Saturday, October 17, 2009

Rethink Deployment in South Africa---M&G Editorial

Rethink deployment

Oct 16 2009 06:00
South African Mail & Guardian Editorial

An important lesson President Jacob Zuma is learning during the resurgence of service delivery protests is that a charm offensive can go only so far. At some point, you have to sit down and find ways to address the pressing grievances of people on the ground effectively.

Zuma has been in office for only five months, but the incidents of anger and destruction in the Standerton township of Sakhile, in Katlehong, east of Johannesburg and in Diepsloot, in the north of Johannesburg, this week have to be seen as a protest against 15 years of ANC rule.

Between burning tyres and shouting slogans, the township residents were adamant that they want to see the chief himself and show him how the ANC's local leaders persist in defying the party's official objectives and raiding the local government treasure chest to enrich themselves.

Zuma had just returned from a visit to North and South America, but Sakhile should have reminded him just how much he is needed at home.

He set an unfortunate precedent when he travelled to Balfour after service protests there, paying an unannounced visit to the unsuspecting mayor and township residents.

Being a man of the people has its price -- he clearly will not be able to visit every township in every corner of South Africa where service delivery frustration has exploded on to the streets.

If he can't be in many places at once, what should he do?

Take a long, hard look at the effect that the deployment policy of the ANC has had on standards of service delivery.

The people of Sakhile say their councillors are guilty of corruption and insist they want to be able to choose their own candidates for 2011's local government elections, rather than being forced to vote for representatives chosen by party gatekeepers.

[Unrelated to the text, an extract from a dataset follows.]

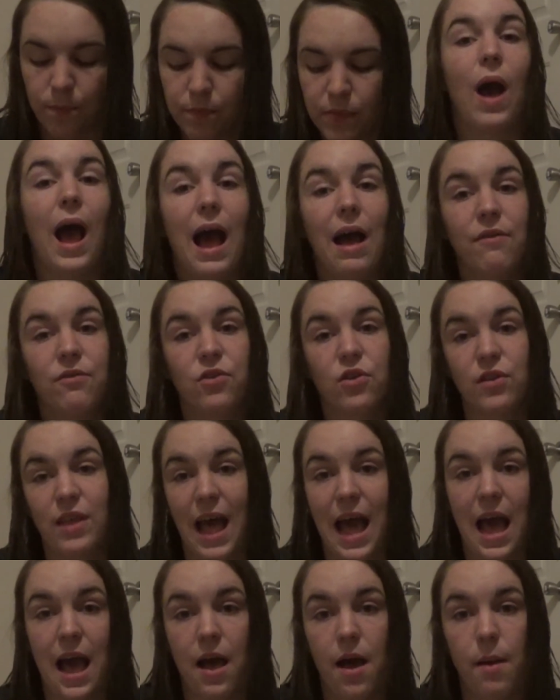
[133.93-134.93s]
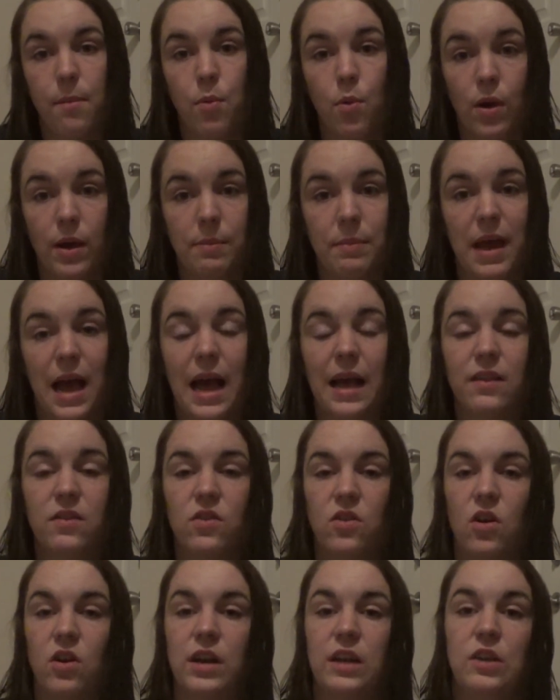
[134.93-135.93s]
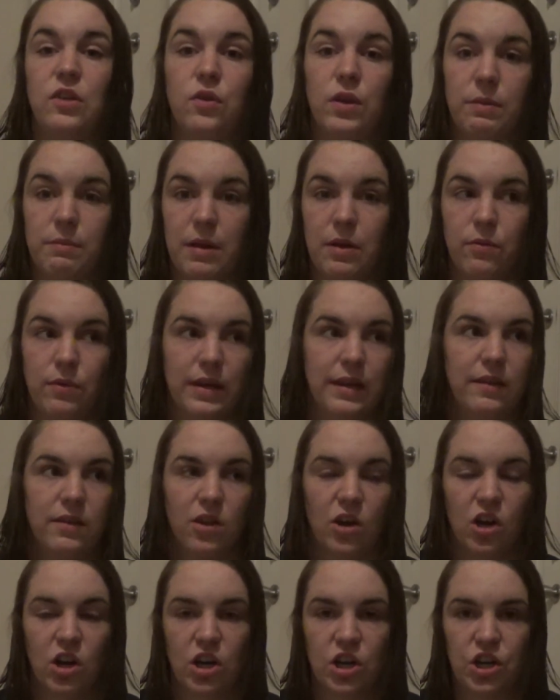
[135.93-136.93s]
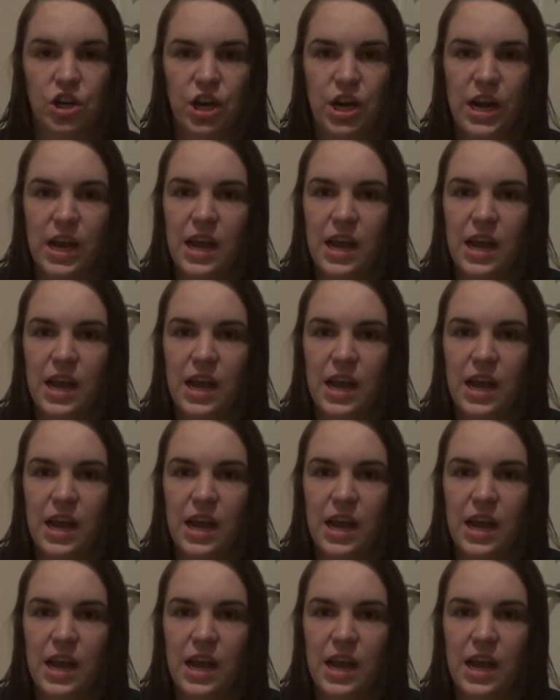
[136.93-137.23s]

After that appointment, I started doing my research,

Zuma must face the fact that many leaders are part of the ANC because of the party's mysterious deployment policy, which provides them with jobs. Little thought goes into what the job entails and whether they fit the bill.

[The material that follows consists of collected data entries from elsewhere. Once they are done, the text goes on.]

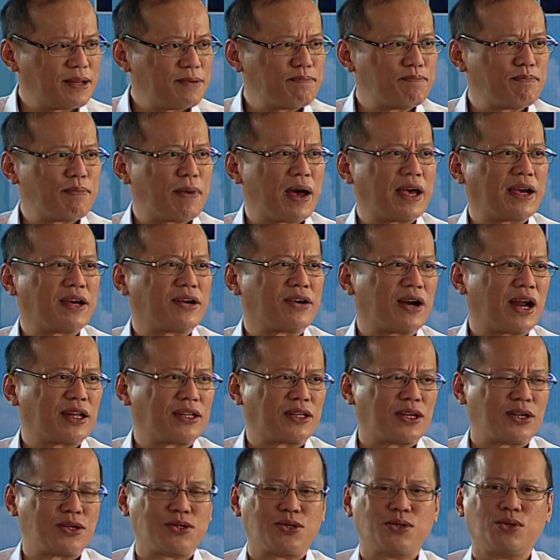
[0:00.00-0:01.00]
my
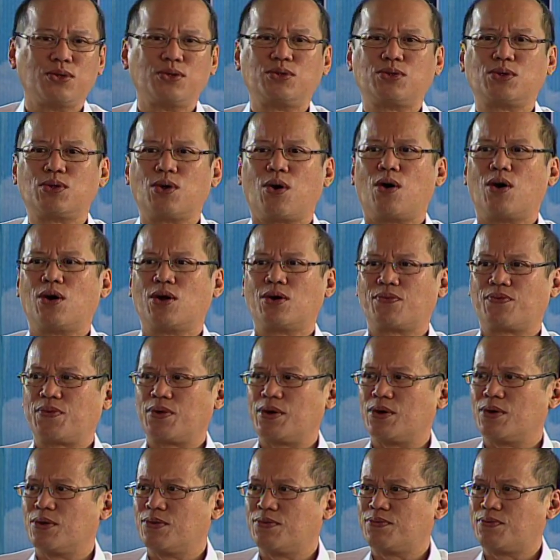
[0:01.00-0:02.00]
gratitude to all of
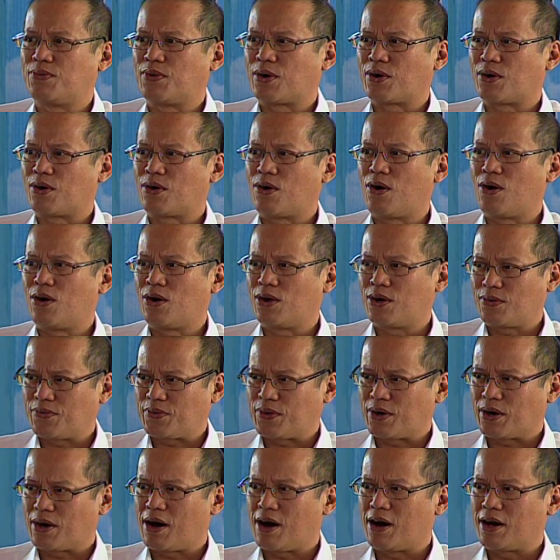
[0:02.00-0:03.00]
you for all of
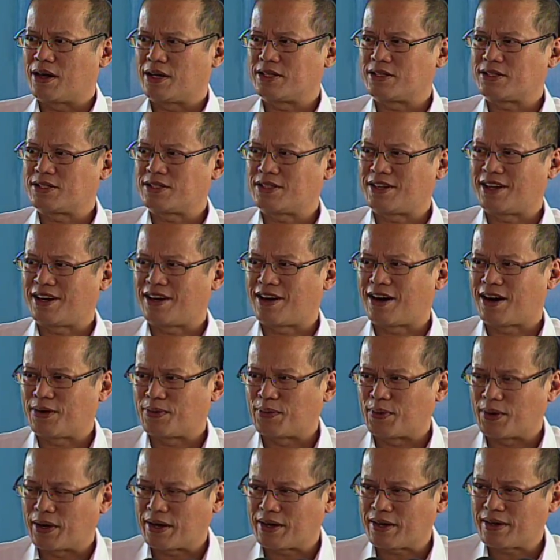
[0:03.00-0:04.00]
your honest and hard
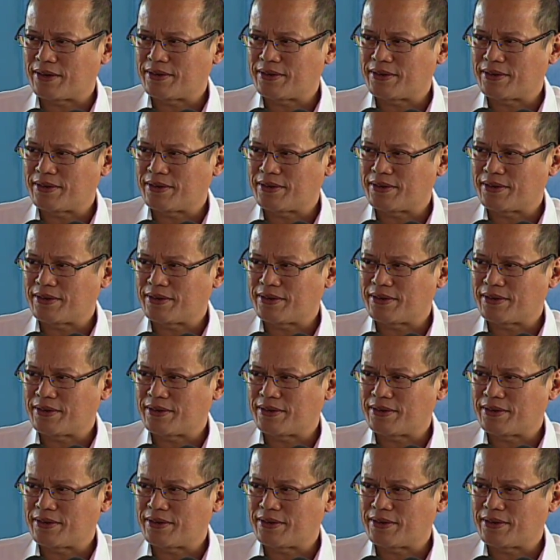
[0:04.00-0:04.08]
work.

In an Afrikaans poem in his new book, Ek Stoot die Trollies vir die Miesies, ANC treasurer general and former Mpumalanga premier Mathews Phosa is blunt about the expectations of ANC members who came from exile after apartheid: "Julle belowe/ons sal leiers wees/ons sal lekker lewe" (You promised/we will be leaders/we will live the good life).

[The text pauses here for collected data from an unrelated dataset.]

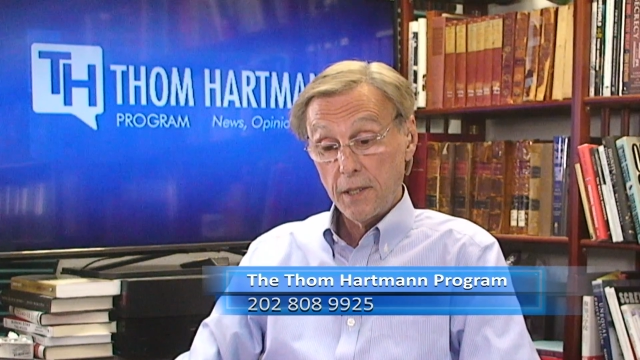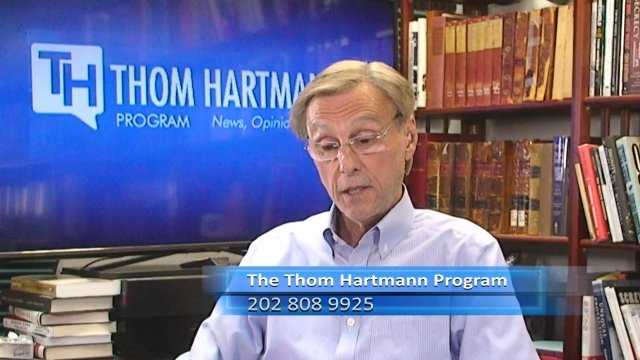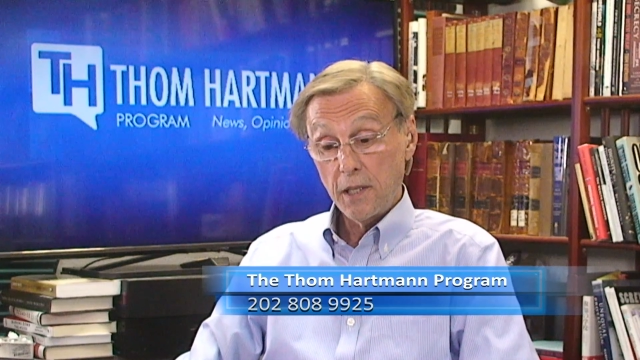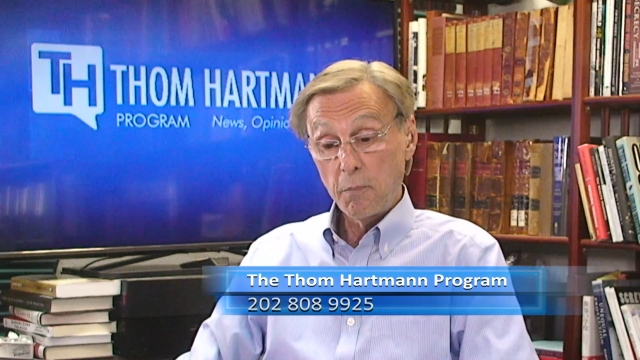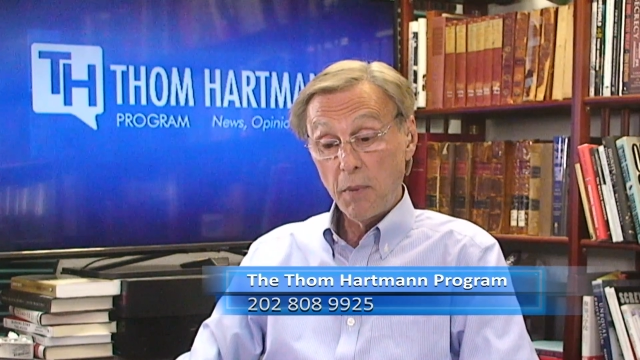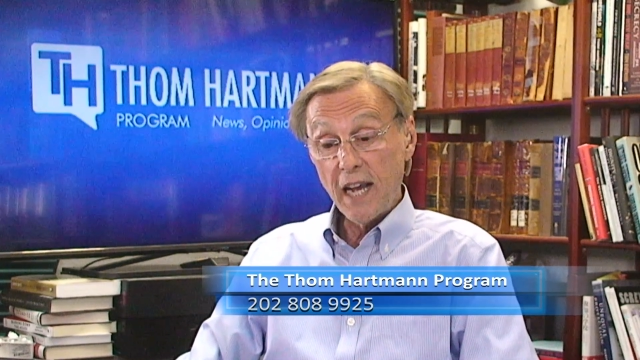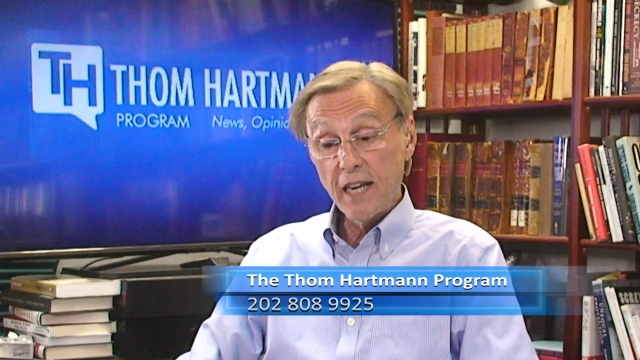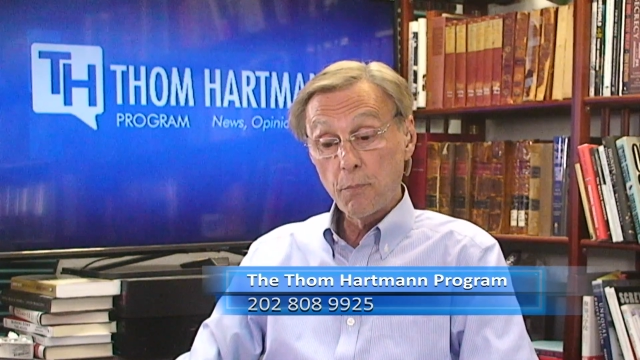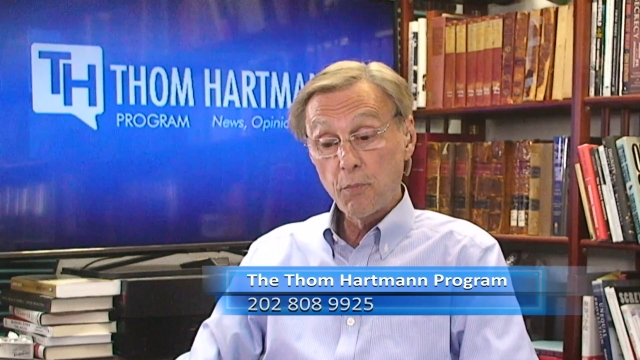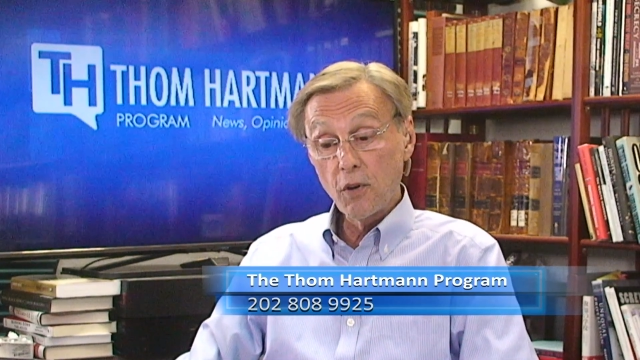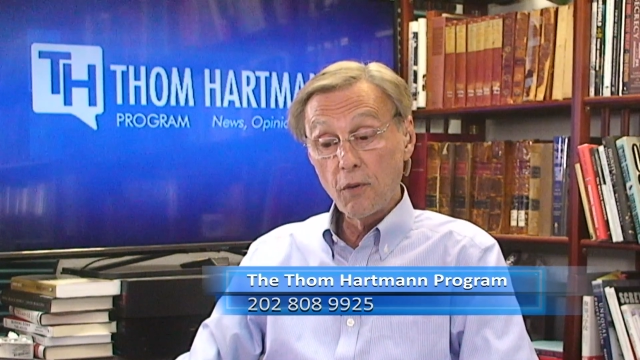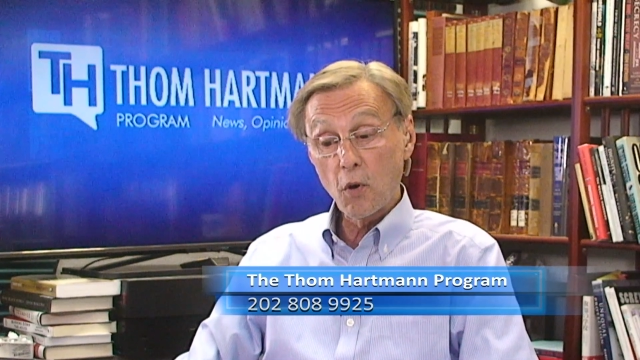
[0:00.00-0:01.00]
The Biden
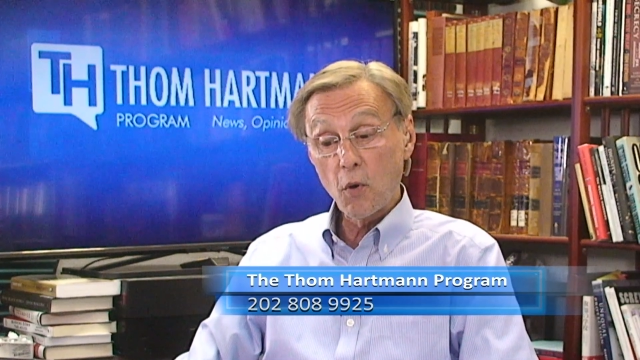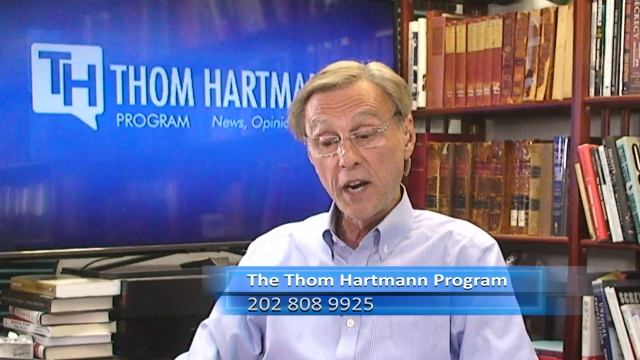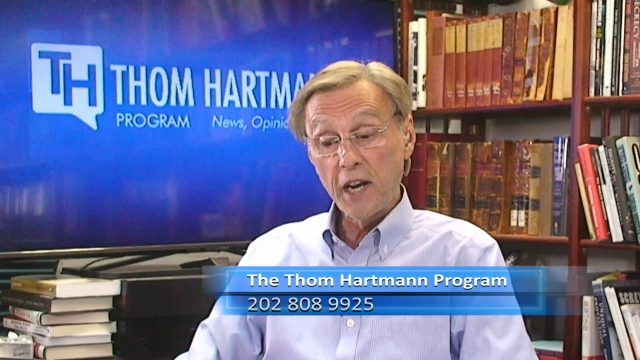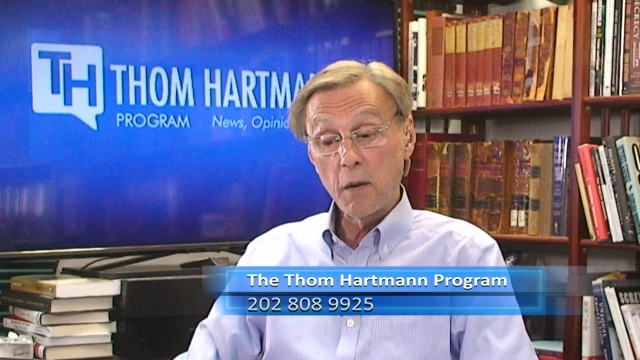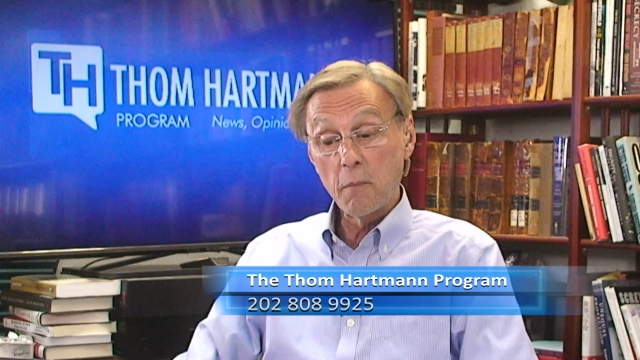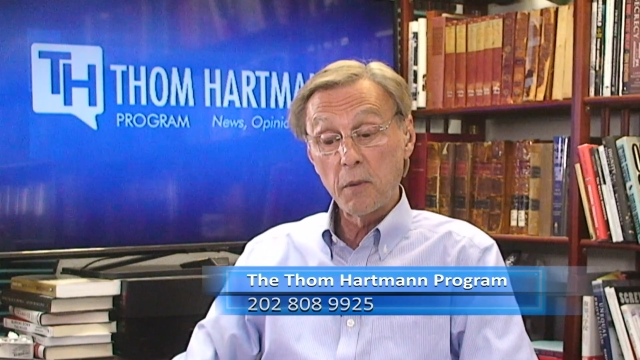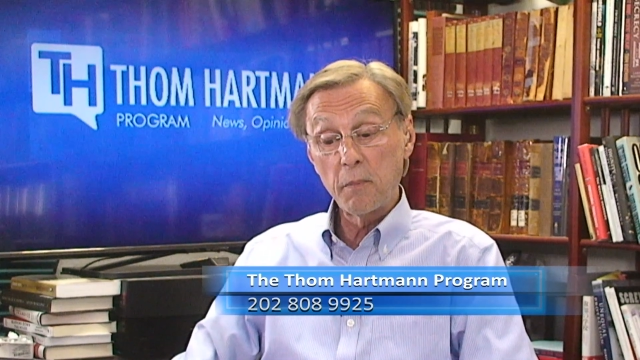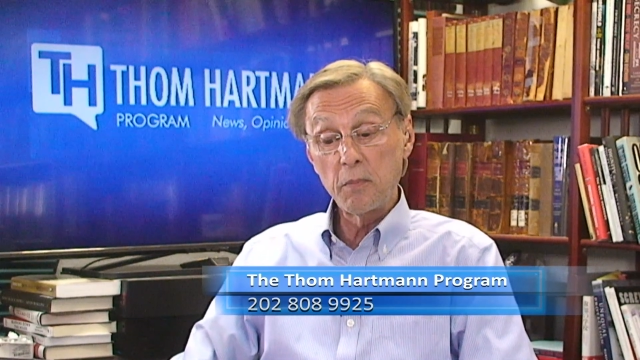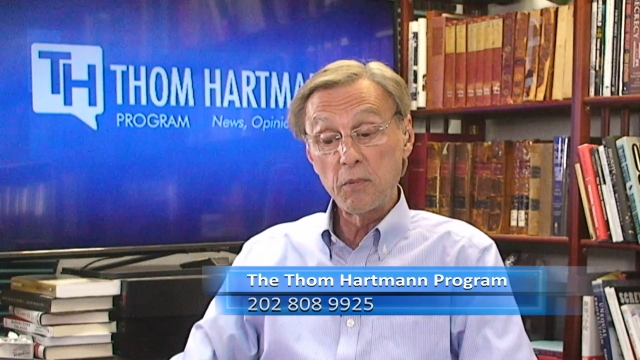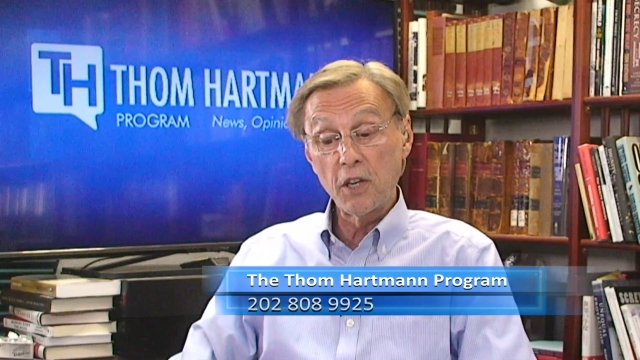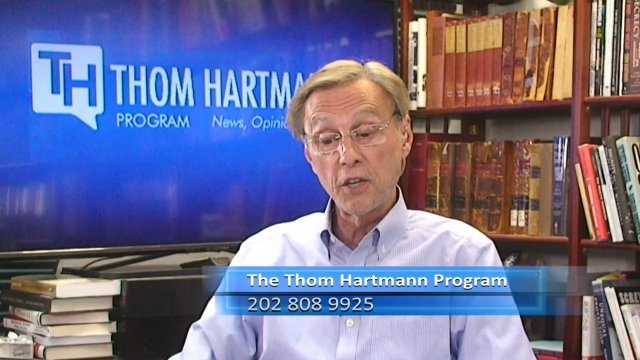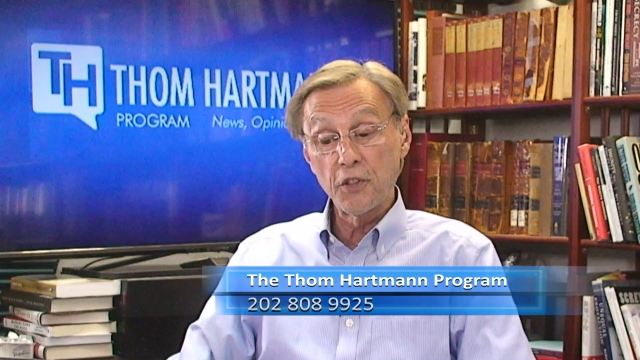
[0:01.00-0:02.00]
approval rating among
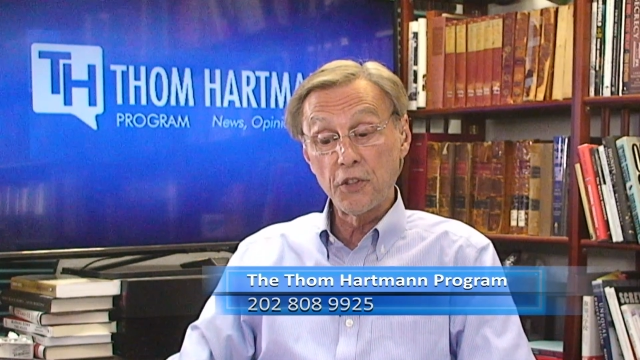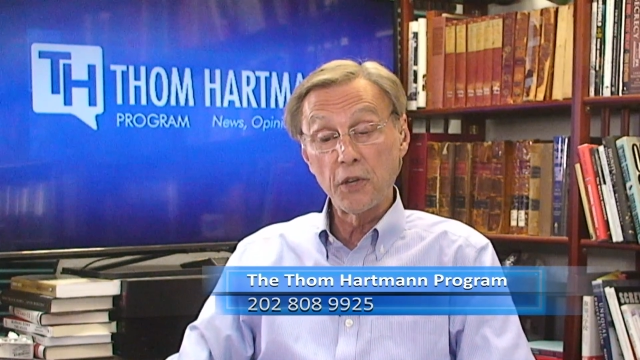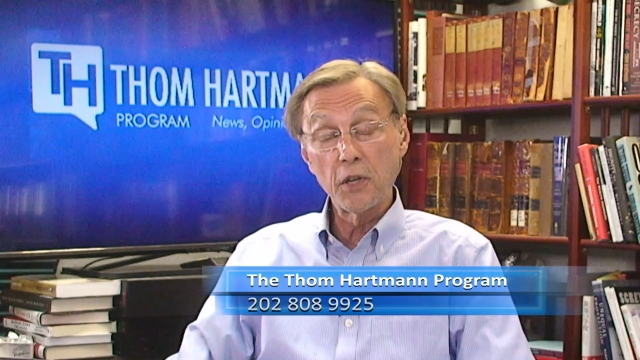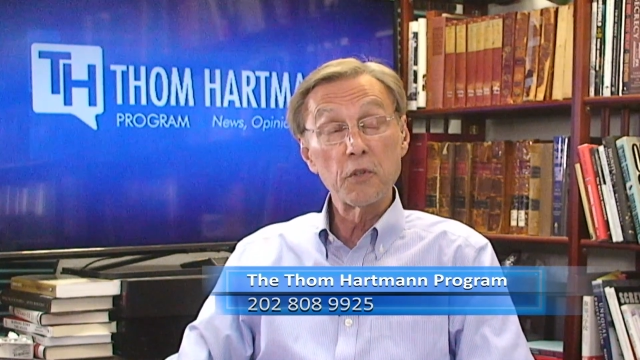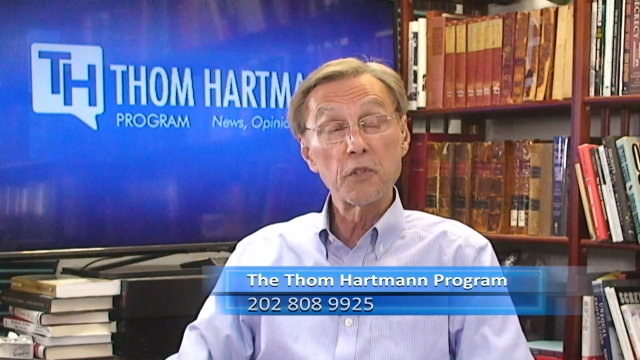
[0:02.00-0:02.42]
people under 30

These expectations were dealt with by dishing out government jobs to those who fought the good fight. Many of those who were rewarded in this way failed to deliver on township residents' expectations, driving them on to the streets in protest.

Zuma created more job expectations when he gratefully accepted the support given by Cosatu and the South African Communist Party in his battle for the ANC's top position. Now the left also wants a piece of the pie and is demanding seats on the national and provincial deployment committees which allocate posts. ANC nationalists are fighting a rearguard battle to keep the party for themselves.

Zuma cannot rush to every township riot to show that he is serious about service delivery and, in any event, schmoozing township residents will not cure the deep underlying ills in riot-torn areas.

But what he can do is rethink the policy of deployment, starting a new culture which rewards hard work and makes it clear that an ANC membership card is not an automatic ticket to the good life.

A simple peace offering ...

It's seldom that people focus on the good news that comes out of Africa, so it's wonderful that the world is abuzz this week with the news that one of our own, President-of-the-World Barack Obama, won the Nobel Peace Prize.

It is the only Nobel prize that's handed over in Norway, instead of Sweden, which will be a relief to Swedes who are anticipating protests. There are sure to be people out there who will refuse to understand how the commander-in-chief of an army engaged in wars in Afghanistan and Iraq can be the poster boy for peace in our time.

Let's ignore the nay-sayers. Of course, these are the same people who say it's a little odd that Africans are so desperate to claim Obama as one of their own. After all, it's hardly a cause for pride that many Africans have to leave their continent to get an education and a future and that their offspring have to make their mark by becoming Americans or Europeans.

And shouldn't we feel just a little disappointed that our own Morgan Tsvangirai, an African-African (that's an African-American who hasn't got his Green Card yet) who was also in the running, lost to a man with a bigger marketing budget?

According to the Norwegian Nobel committee, Obama deserves the prize because "his diplomacy is founded on the concept that those who are to lead the world must do so on the basis of values and attitudes that are shared by the majority of the world's population".

There's no mention here of what happens to the bits of the world that don't share the values of America, Norway and associated trading partners.

Possibly they'll have peace inflicted upon them. To quote Gandhi, who never won the peace prize despite being nominated five times: "What difference does it make to the dead, the orphans and the homeless, whether the mad destruction is wrought under the name of totalitarianism or the holy name of liberty and democracy?"

Good question, Mahatma, good question.